• What the exercise asks:
Output exactly, please, the lines of the records below from the one containing "[8:15.09-8:15.99]" through the final line.

• Extracted data:
------------------------------

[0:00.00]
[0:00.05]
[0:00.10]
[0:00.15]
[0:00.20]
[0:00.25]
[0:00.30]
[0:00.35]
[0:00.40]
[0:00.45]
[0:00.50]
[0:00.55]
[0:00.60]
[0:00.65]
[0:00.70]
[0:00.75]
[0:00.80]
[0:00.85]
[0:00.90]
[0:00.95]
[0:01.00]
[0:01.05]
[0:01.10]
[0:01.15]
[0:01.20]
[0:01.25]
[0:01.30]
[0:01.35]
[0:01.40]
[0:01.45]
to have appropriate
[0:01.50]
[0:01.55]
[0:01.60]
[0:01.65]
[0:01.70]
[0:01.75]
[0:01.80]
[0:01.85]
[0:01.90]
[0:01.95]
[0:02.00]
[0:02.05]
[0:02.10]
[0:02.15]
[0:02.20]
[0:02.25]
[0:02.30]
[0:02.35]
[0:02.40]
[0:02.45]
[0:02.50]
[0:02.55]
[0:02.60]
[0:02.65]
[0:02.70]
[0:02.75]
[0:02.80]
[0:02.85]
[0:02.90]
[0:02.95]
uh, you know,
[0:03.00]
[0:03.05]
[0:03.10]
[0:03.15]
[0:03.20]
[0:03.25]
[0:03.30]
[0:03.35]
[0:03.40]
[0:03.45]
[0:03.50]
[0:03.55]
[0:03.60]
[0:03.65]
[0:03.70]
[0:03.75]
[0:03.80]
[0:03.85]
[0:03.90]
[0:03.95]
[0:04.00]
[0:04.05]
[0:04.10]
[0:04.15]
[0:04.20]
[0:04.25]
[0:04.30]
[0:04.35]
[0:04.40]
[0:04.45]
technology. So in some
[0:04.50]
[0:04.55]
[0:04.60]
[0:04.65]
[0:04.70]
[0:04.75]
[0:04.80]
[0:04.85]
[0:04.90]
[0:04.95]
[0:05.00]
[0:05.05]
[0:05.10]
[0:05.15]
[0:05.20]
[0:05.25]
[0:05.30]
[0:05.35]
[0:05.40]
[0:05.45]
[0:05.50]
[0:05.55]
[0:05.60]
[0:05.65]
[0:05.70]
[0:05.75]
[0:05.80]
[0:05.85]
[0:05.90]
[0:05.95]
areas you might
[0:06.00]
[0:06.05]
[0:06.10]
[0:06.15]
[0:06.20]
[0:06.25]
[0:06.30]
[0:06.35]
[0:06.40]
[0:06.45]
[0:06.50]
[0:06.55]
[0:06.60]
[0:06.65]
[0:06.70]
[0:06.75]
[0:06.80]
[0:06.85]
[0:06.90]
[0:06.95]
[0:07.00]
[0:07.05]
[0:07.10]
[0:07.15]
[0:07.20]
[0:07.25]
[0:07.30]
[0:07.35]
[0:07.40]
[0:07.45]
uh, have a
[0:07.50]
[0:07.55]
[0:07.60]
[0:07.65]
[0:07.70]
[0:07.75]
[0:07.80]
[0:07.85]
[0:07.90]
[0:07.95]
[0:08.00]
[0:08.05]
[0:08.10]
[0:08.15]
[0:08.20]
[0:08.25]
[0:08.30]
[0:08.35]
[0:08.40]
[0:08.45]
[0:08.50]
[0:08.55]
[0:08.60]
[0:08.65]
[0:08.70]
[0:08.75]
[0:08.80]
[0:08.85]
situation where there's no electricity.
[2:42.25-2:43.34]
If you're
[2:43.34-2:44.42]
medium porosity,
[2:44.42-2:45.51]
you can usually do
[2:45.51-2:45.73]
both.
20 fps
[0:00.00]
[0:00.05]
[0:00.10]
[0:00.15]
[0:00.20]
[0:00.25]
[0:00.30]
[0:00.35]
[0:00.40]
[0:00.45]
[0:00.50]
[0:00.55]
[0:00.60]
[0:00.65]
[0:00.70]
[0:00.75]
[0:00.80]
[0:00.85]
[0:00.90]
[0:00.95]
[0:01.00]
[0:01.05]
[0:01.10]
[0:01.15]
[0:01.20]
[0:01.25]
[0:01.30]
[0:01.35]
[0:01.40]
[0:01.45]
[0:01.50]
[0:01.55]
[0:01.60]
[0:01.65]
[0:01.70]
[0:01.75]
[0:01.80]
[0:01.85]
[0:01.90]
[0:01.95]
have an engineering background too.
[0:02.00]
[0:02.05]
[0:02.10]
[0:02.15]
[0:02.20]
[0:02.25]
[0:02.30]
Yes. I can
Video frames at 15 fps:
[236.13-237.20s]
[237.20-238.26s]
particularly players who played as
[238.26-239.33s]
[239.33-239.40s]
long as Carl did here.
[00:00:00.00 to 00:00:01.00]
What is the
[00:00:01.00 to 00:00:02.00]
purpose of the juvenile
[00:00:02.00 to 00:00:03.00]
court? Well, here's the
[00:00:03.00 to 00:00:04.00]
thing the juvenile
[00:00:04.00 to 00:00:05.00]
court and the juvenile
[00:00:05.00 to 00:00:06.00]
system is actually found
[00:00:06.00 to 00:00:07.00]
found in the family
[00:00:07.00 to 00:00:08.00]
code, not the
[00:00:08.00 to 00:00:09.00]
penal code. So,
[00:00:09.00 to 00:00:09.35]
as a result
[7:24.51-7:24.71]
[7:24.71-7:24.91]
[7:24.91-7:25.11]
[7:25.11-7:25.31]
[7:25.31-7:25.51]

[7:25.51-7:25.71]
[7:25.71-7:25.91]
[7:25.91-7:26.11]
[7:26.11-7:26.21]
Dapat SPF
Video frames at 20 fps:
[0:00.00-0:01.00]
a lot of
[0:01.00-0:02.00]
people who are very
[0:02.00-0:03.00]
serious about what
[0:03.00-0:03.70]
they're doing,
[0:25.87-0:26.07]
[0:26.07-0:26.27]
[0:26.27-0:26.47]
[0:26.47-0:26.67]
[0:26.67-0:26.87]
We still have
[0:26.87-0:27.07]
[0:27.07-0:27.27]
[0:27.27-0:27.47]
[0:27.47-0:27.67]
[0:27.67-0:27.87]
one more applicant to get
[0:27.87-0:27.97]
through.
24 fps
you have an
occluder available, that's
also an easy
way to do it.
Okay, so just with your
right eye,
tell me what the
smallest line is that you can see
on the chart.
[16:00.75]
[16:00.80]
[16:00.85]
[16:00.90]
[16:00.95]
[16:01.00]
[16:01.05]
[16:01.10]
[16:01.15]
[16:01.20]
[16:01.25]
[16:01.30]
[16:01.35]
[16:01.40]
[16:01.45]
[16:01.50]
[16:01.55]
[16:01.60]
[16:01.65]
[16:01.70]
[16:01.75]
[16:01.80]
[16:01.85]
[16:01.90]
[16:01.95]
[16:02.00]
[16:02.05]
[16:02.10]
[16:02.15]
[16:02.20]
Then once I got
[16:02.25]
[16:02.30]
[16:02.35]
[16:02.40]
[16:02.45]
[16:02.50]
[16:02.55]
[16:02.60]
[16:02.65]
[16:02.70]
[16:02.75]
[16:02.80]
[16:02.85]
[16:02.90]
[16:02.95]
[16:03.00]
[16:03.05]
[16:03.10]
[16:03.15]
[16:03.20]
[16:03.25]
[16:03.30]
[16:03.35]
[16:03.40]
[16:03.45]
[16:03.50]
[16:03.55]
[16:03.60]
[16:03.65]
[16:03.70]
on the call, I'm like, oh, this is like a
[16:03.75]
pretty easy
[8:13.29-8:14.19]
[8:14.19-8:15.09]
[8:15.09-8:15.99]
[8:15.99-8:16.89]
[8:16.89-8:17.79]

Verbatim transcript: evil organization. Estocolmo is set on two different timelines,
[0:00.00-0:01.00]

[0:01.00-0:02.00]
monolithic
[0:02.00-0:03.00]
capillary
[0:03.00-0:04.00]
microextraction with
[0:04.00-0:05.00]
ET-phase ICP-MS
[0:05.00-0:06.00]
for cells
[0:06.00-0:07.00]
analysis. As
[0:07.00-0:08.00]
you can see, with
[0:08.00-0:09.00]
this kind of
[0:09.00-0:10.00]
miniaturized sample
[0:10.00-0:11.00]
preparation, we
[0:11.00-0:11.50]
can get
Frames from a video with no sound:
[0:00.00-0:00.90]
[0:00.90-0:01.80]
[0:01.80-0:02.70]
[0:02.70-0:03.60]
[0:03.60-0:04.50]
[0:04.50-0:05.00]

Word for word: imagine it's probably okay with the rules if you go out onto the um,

------------------------------

• Reply to the task:
[8:15.09-8:15.99]
[8:15.99-8:16.89]
[8:16.89-8:17.79]

Verbatim transcript: evil organization. Estocolmo is set on two different timelines,
[0:00.00-0:01.00]

[0:01.00-0:02.00]
monolithic
[0:02.00-0:03.00]
capillary
[0:03.00-0:04.00]
microextraction with
[0:04.00-0:05.00]
ET-phase ICP-MS
[0:05.00-0:06.00]
for cells
[0:06.00-0:07.00]
analysis. As
[0:07.00-0:08.00]
you can see, with
[0:08.00-0:09.00]
this kind of
[0:09.00-0:10.00]
miniaturized sample
[0:10.00-0:11.00]
preparation, we
[0:11.00-0:11.50]
can get
Frames from a video with no sound:
[0:00.00-0:00.90]
[0:00.90-0:01.80]
[0:01.80-0:02.70]
[0:02.70-0:03.60]
[0:03.60-0:04.50]
[0:04.50-0:05.00]

Word for word: imagine it's probably okay with the rules if you go out onto the um,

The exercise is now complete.